## Assignment
Will you write out the data exactly, excluding every picture?

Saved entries
####################
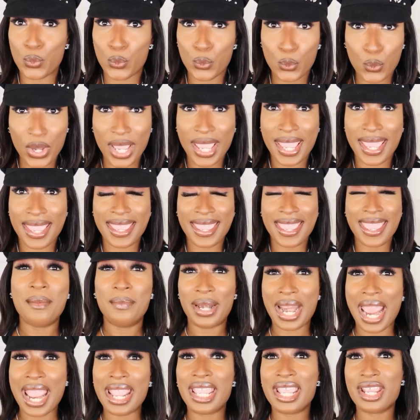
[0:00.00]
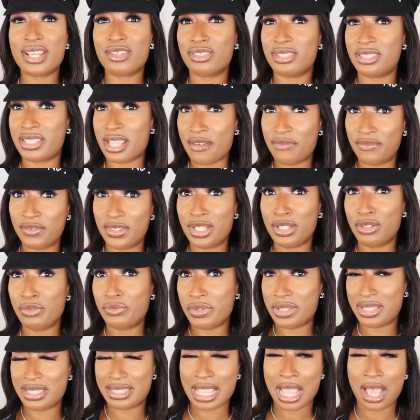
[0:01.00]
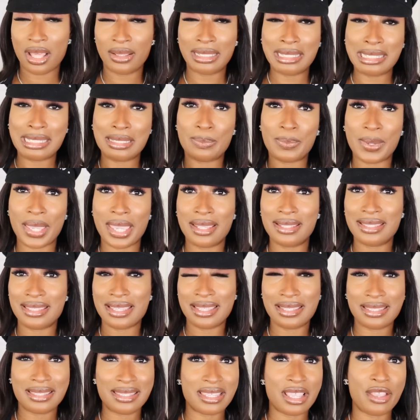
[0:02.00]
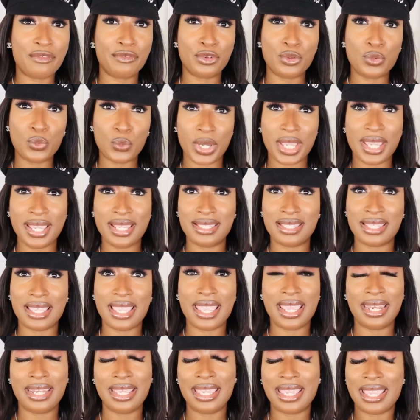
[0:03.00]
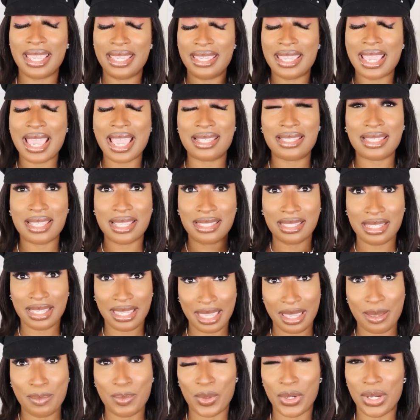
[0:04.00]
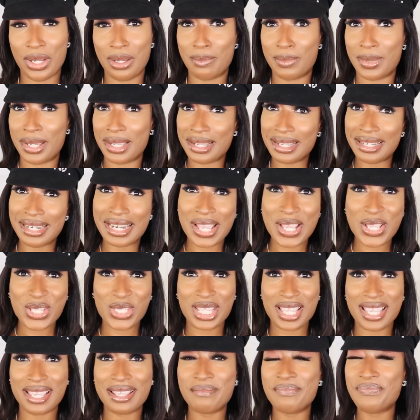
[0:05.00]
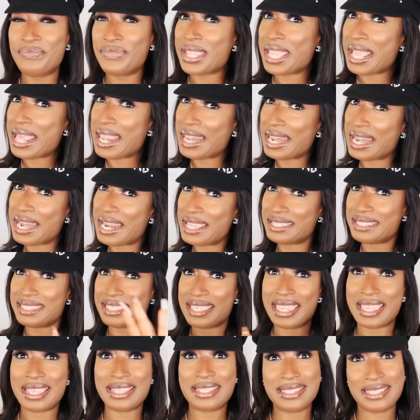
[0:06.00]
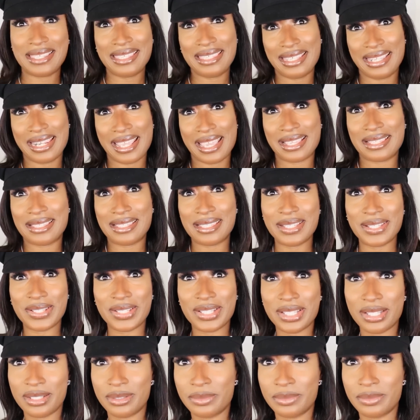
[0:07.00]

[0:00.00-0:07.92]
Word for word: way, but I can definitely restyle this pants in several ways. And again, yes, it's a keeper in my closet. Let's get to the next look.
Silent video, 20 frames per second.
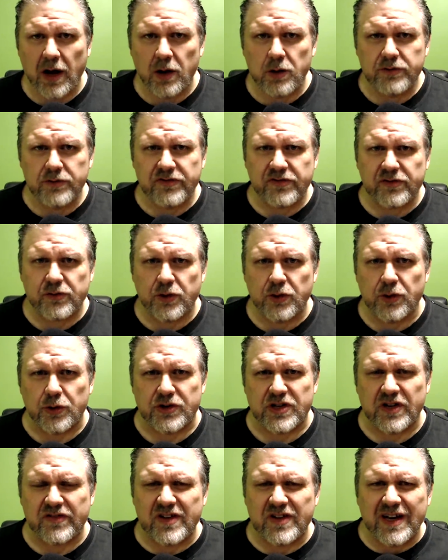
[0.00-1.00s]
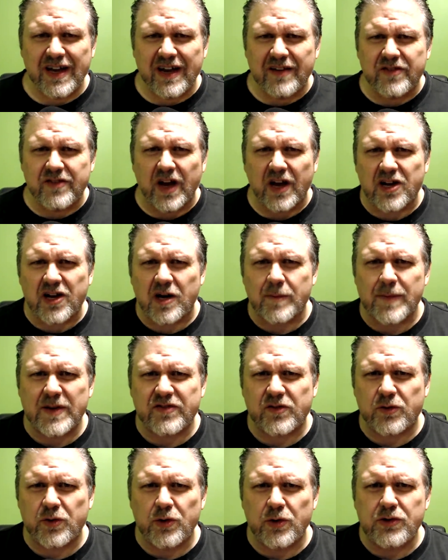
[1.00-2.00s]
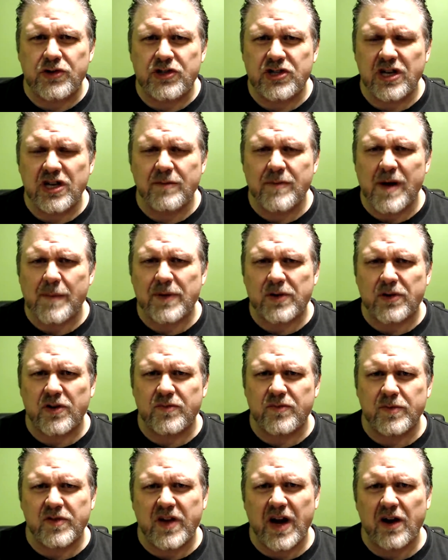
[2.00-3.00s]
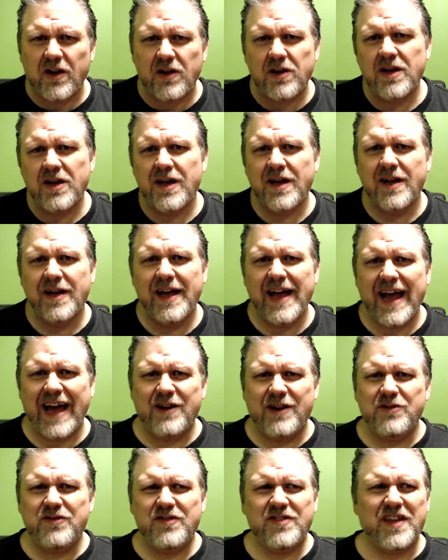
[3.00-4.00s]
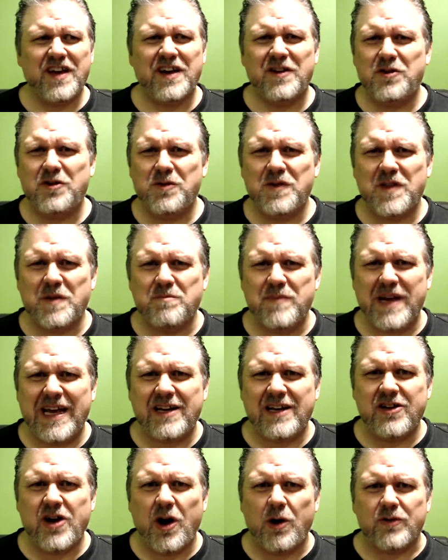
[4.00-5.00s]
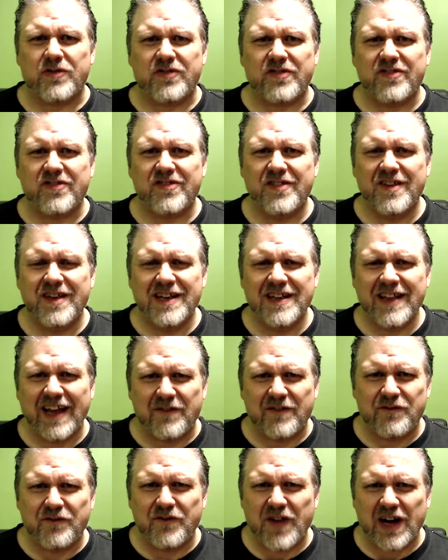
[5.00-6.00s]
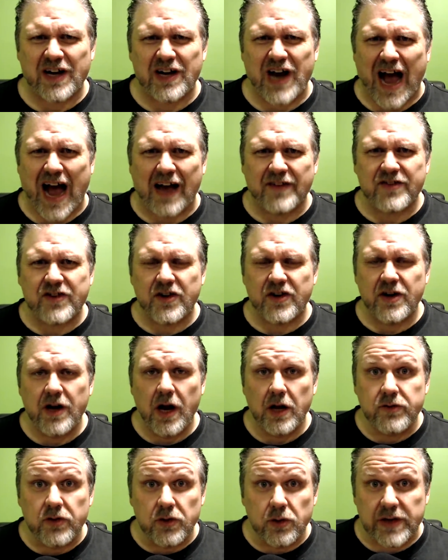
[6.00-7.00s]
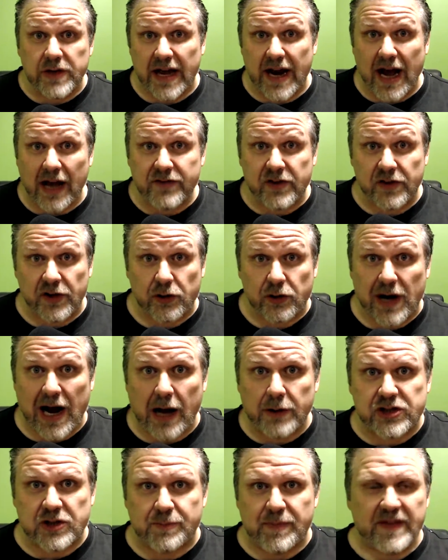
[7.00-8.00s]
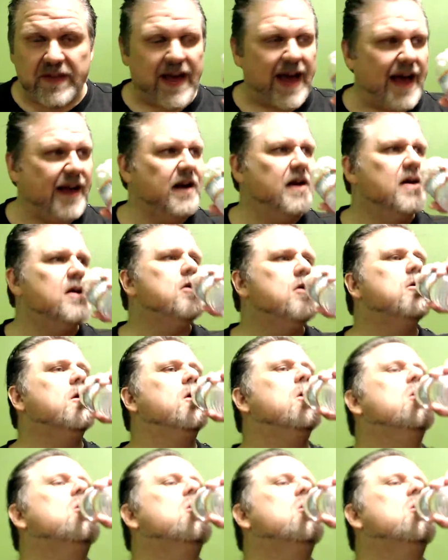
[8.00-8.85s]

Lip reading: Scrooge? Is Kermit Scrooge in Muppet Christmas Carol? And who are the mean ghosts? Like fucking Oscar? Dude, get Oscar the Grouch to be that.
####################
## Response to the exercise
[0:00.00]
[0:01.00]
[0:02.00]
[0:03.00]
[0:04.00]
[0:05.00]
[0:06.00]
[0:07.00]

[0:00.00-0:07.92]
Word for word: way, but I can definitely restyle this pants in several ways. And again, yes, it's a keeper in my closet. Let's get to the next look.
Silent video, 20 frames per second.
[0.00-1.00s]
[1.00-2.00s]
[2.00-3.00s]
[3.00-4.00s]
[4.00-5.00s]
[5.00-6.00s]
[6.00-7.00s]
[7.00-8.00s]
[8.00-8.85s]

Lip reading: Scrooge? Is Kermit Scrooge in Muppet Christmas Carol? And who are the mean ghosts? Like fucking Oscar? Dude, get Oscar the Grouch to be that.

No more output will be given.